A Dispassionate Economic Analysis of 'Fair Trade'
When it comes to the purchase of everyday goods such as coffee, tea and sugar, most consumers believe that sellers of Fair Trade products occupy the high moral ground. Despite its strong statements, however, the claims of the Fair Trade movement have not been tested properly.
This important study, whilst not doubting the position that Fair Trade is part and parcel of a market economy, does question the claims made by the Fair Trade movement. The market economy and free trade – often decried by proponents of the Fair Trade movement – may deliver the benefits that the Fair Trade model brings without the costs and bureaucracy involved in obtaining the Fair Trade label. Furthermore, this study questions the exclusivity often claimed by Fair Trade organisations: there are other social labelling initiatives that perhaps have more transparent objectives.
The author – a trade expert from Dundee University with broad practical experience of international trade – also finds that criticisms of Fair Trade are exaggerated, and he does accept that Fair Trade can bring some benefits to producers in particular circumstances.
This study is essential reading for all those who wish to understand better this 21st-century consumer phenomenon and whether it actually delivers the benefits its proponents claim.
• Fair Trade is part of the market economy and is not, in any way, in opposition to free trade. Fair Trade sales have grown enormously in the last few years.
• Fair Trade brings certain benefits to producers, such as guaranteed prices, a social premium and the enforcement of particular labour conditions.
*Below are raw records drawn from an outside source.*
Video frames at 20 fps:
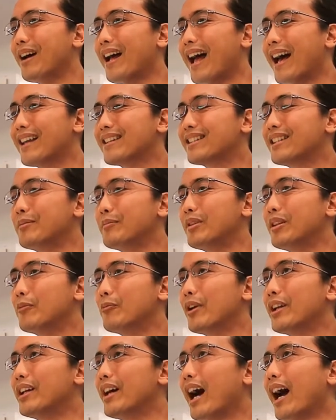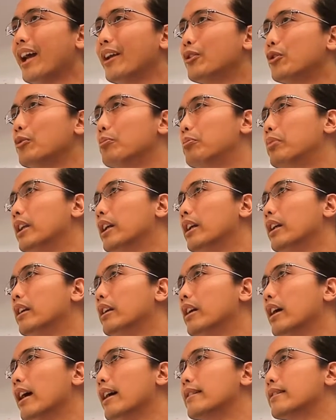asking me whether I could
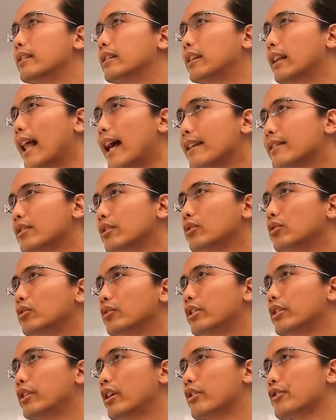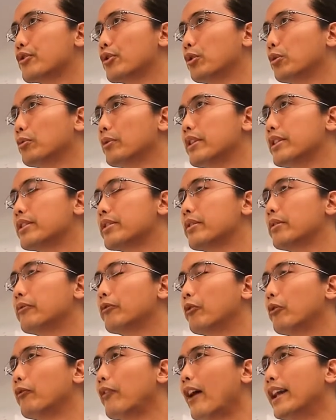play as the classical guitar soloist
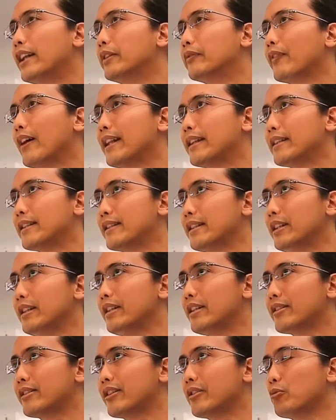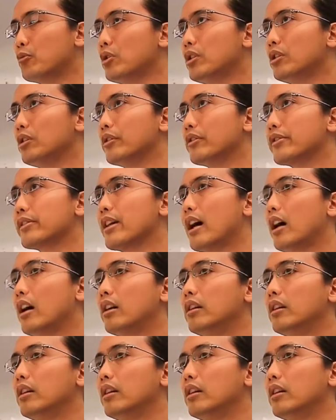for Final Fantasy Distant Worlds.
• These benefits may not be as great as many of Fair Trade’s proponents imply. For example, if the market price falls below the guaranteed price level, though the guaranteed price will be paid for any Fair Trade purchases, the quantity of produce that will be bought from the producer is not guaranteed.
• The benefits of Fair Trade also come at a cost. There is a levy on the wholesaler as well as a certification charge forproducers. The certification charge starts at £1,570 in the first year – a huge sum of money for producers in the poorest countries.
• Fair Trade does not focus on the poorest countries. Fair Trade penetration is greater in middle-income than in poor countries
• Criticisms of Fair Trade are also exaggerated. At its current level of penetration it is likely to do little harm in terms of distorting markets.
• The benefits claimed by Fair Trade can also be obtained from the normal business relationships that exist between primary product producers and buyers. Attempts by proponents of Fair Trade to denigrate free trade and normal market practices are not helpful and distort realities.
• Primary product producers will often gain much more by selling speciality brands of their product than they will from adopting the Fair Trade label.
• Many other social labelling initiatives exist with objectives that are different from and often more transparent than those of Fair Trade. Attempts by Fair Trade to require schools, parishes and so on to stock Fair Trade goods can damage other social labelling initiatives or require very poor producers to suffer the bureaucracy and costs of obtaining multiple labels.
• Fair Trade is not a long-term development strategy, and the model is not appropriate for all producers. It is also unable to address structural problems within trading systems. Fair Trade’s proponents need to show some humility and accept that it is a niche market designed to benefit some producers; nevertheless, it does achieve that limited objective.